▸ TASK DETAILS: No line before the one holding "[00:15:16.79 to 00:15:17.79]" is wanted; restate word for word that line and all lines after it to the end of the entries, excluding pictures.

RECORDS PROVIDED Start Marker

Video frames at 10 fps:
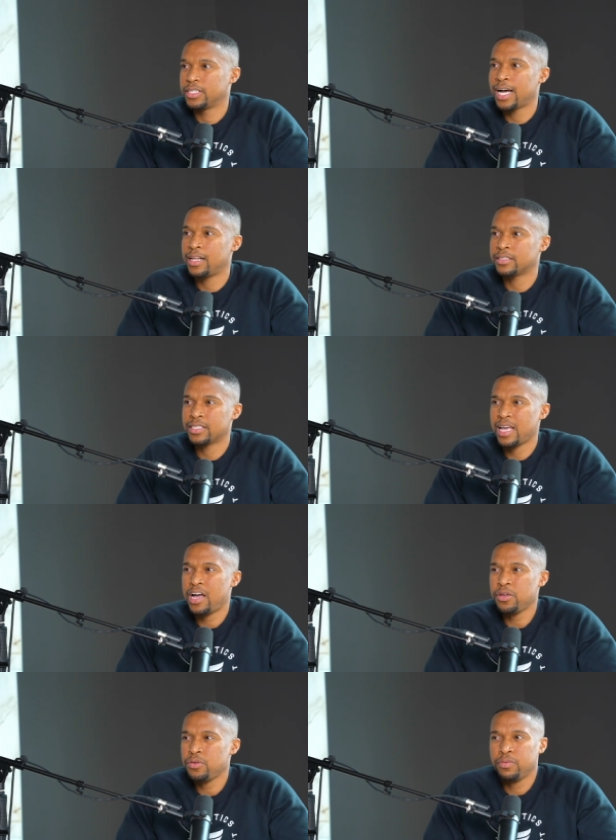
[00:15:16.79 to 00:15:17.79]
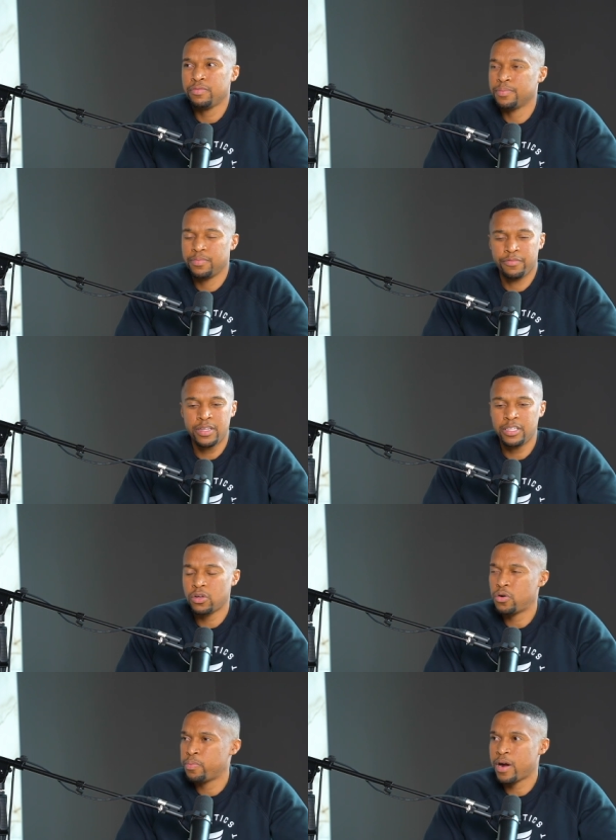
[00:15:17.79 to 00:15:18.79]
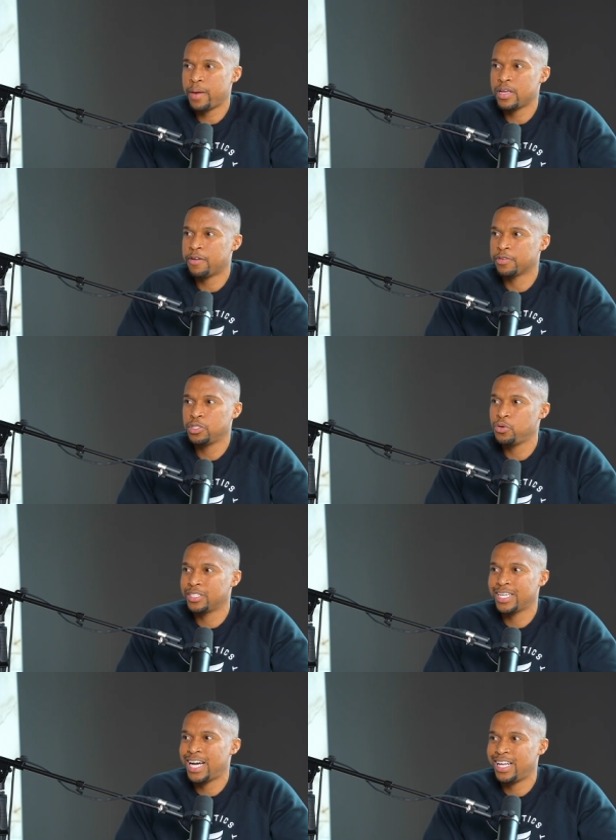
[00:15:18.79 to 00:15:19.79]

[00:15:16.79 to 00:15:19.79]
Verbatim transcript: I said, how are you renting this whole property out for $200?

RECORDS PROVIDED End Marker

▸ RESULT OF THE EXERCISE:
[00:15:16.79 to 00:15:17.79]
[00:15:17.79 to 00:15:18.79]
[00:15:18.79 to 00:15:19.79]

[00:15:16.79 to 00:15:19.79]
Verbatim transcript: I said, how are you renting this whole property out for $200?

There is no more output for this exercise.